Кучка собравшихся с беспокойством смотрела, как Илэр с помощью пинцета и уксуса отдирает присосавшиеся щупальца.
— Кубомедуза, — вполголоса сказал Аристид.
— Каменный лоб, — отозвался Матиа.

 

Флинна увезли в «Иммортели». Лучше места не найти, настаивал Илэр, там кровати и медицинские принадлежности. Илэр на месте мог только сделать укол адреналина и на этой стадии отказался давать прогнозы.

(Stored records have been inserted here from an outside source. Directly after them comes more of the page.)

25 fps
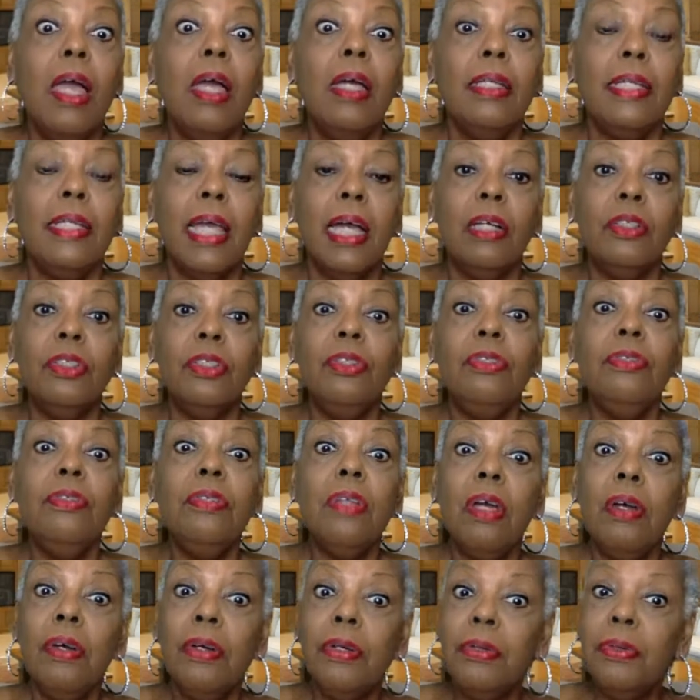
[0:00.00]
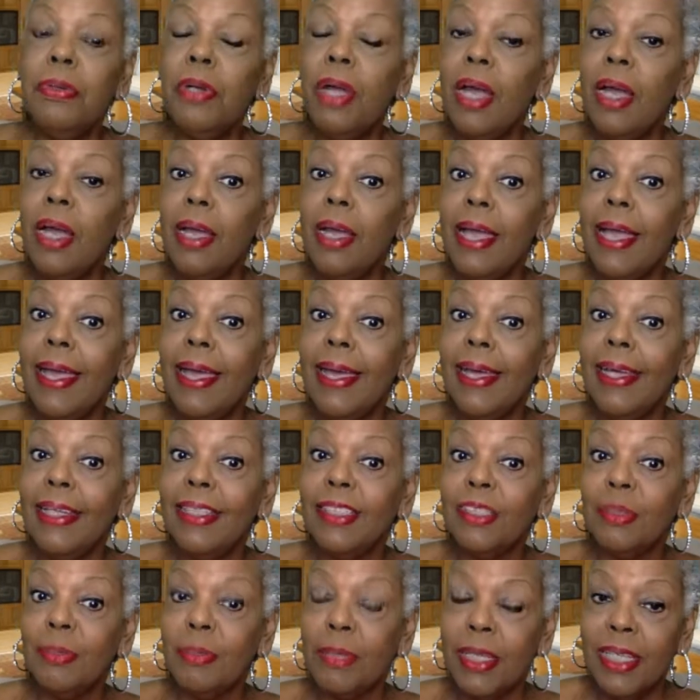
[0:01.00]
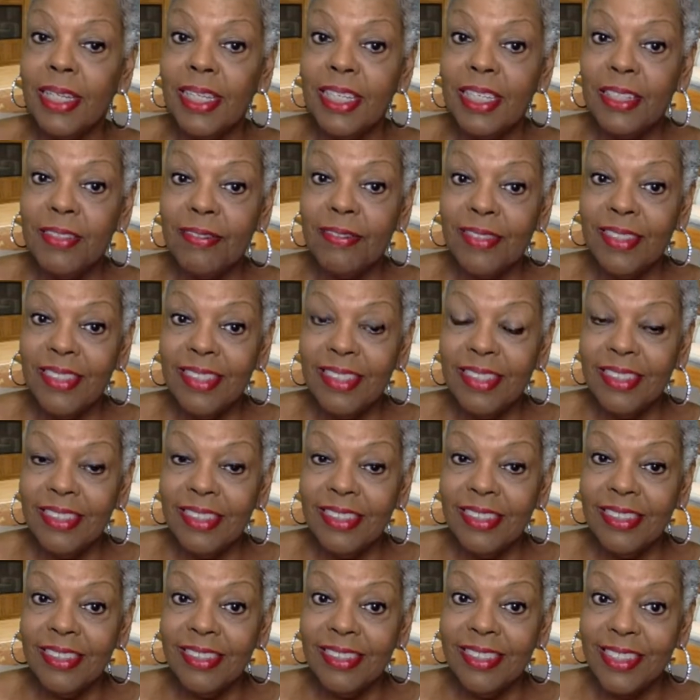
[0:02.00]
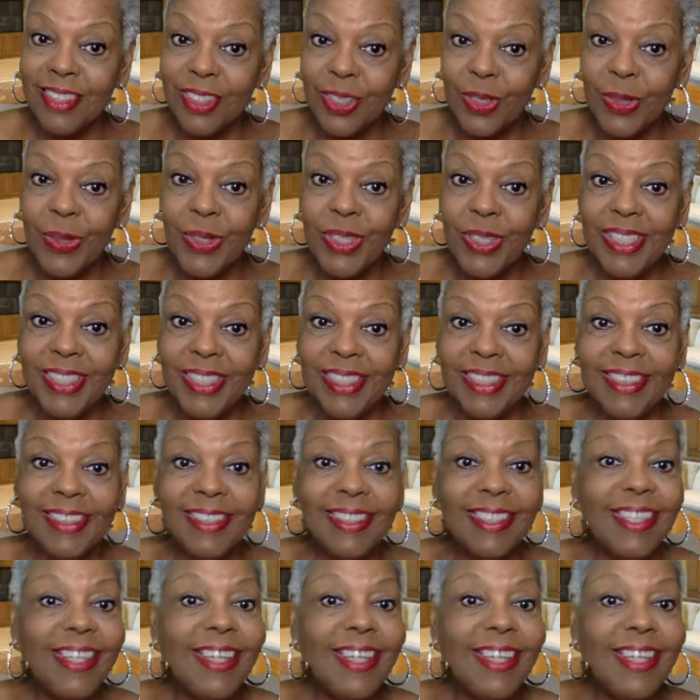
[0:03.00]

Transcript: Now, you know, at the beginning of the school year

Он позвонил из своего кабинета на материк, сначала вызвал доктора — во Фроментине держали для подобных случаев скоростную моторную лодку, — а потом сообщил в береговую охрану, чтобы они оповестили о появлении опасных медуз.
Другие подобные твари на Ла Гулю пока не появлялись, но на новом пляже уже приняли традиционные меры — обтянули место для плавания шнуром с поплавками и принесли сачок, чтобы вылавливать из воды нежелательных гостей. Потом Ален и Гилен сходят на Ла Жете и проверят там. Такую процедуру иногда проводили после осенних штормов.
Я околачивалась вокруг кучки людей, чувствуя себя лишней — я ничего полезного не могла сделать. Туанетта вызвалась поехать с Рыжим в «Иммортели». Начали поговаривать о том, чтобы позвать отца Альбана.
— Неужели так плохо?
Илэр, не знакомый ни с одним из обсуждаемых видов медуз, не мог точно сказать. Лоло пожал плечами.
— Аристид говорит — к завтрашнему дню мы так или иначе узнаем.